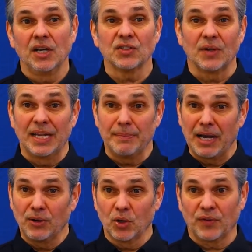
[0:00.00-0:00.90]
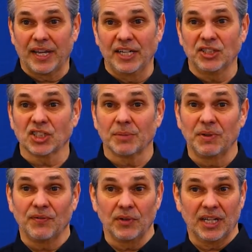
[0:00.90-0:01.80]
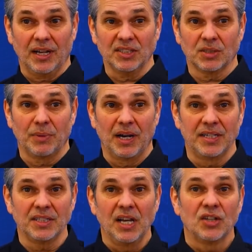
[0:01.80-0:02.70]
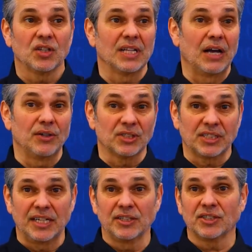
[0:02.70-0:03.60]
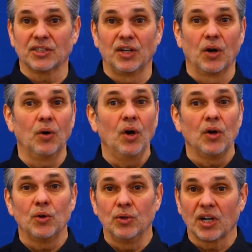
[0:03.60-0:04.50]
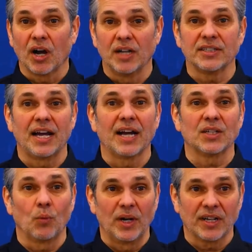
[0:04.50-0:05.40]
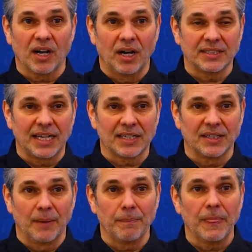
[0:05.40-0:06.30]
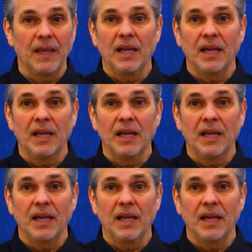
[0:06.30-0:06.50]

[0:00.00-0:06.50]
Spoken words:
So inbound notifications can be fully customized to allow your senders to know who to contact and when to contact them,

━━━━━━━━━━

What you should do – Pass over the images and copy the rest of the material above exactly.

Response –
[0:00.00-0:00.90]
[0:00.90-0:01.80]
[0:01.80-0:02.70]
[0:02.70-0:03.60]
[0:03.60-0:04.50]
[0:04.50-0:05.40]
[0:05.40-0:06.30]
[0:06.30-0:06.50]

[0:00.00-0:06.50]
Spoken words:
So inbound notifications can be fully customized to allow your senders to know who to contact and when to contact them,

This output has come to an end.